WCAG 2.0 and 2.1 are designed to be broadly applicable to digital properties. They address issues such as: 

  • Labeling graphics appropriately.
  • Ensuring that all functionality is available via the keyboard.
  • Providing users with enough time to read and use content.
  • Making sure that websites and apps are easily navigable by screen readers used by individuals who are blind. 
  • Using icons and other visual elements that benefit people with cognitive disabilities.

Less guidance is available to businesses that collect personal information offline. These companies will need to consider how best to ensure that consumers with disabilities can access the information they provide to other customers and employees. Some businesses may choose to maintain accessible electronic versions of notices and policies that they can email to individuals upon request. Microsoft Word comes equipped with an "Accessibility Checker" that can assist with this process. 

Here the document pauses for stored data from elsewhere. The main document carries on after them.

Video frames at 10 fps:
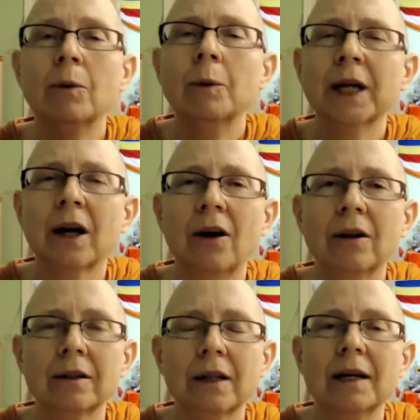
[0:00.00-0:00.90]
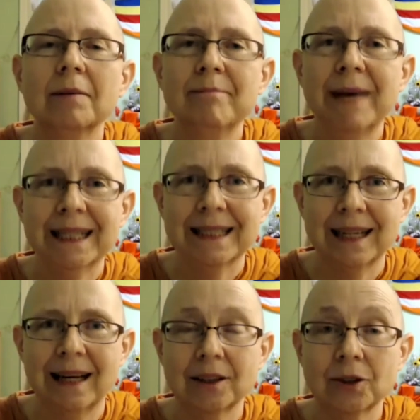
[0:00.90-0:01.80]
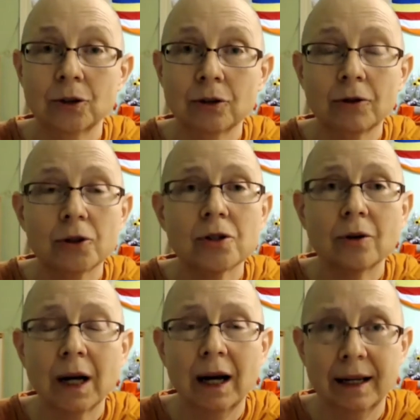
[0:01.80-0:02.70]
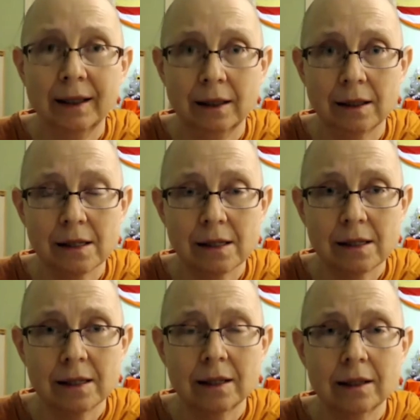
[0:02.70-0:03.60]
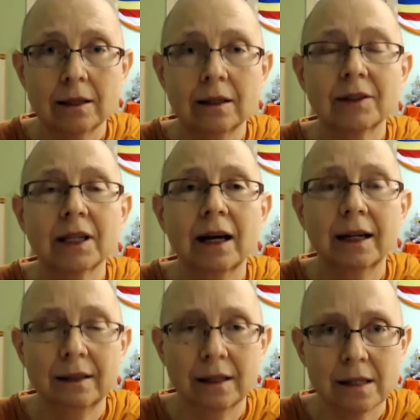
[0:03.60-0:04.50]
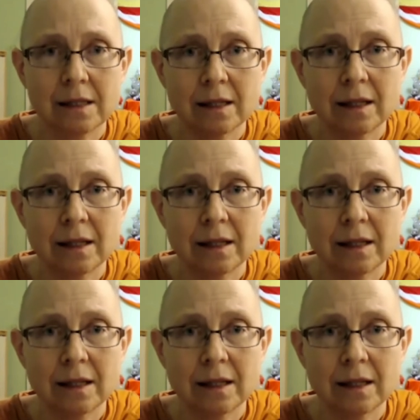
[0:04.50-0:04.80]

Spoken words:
what we call metta, universal kindness, loving kindness.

Some businesses might consider using a privacy-specific customer service hotline or email address to provide information to consumers with print-related disabilities, but at least one California Court of Appeals ruling casts doubt on the sufficiency of this approach in the general context of website accessibility. In Thurston v. Midvale Corp., the court upheld the decision of the trial court, which stated that the presence of an email address and a telephone number on a restaurant's website was not an acceptable alternative to a site that could be accessed by the blind plaintiff's screen reader. Customers with print disabilities were forced to call during business hours or wait for a response via email, which was not equivalent to the 24-hour-a-day access granted to customers without disabilities. (The court didn't address whether or not a phone number that was staffed 24 hours a day could have provided equal access to the information on the site.)

The CCPA imposes penalties of up to $7,500 per violation, including violations related to the accessibility requirements. In addition, failure to provide accessible notices and policies could also lead to claims that the business violated California's Unruh Civil Rights Act. A plaintiff who establishes a violation of the UCRA is entitled to recover the greater of their actual damages or statutory damages equal to $4,000.

What’s Next? 

As covered businesses work to comply with their obligations under the CCPA, it is crucial for them to ensure that notices and policies are accessible to California consumers and employees, including those with disabilities.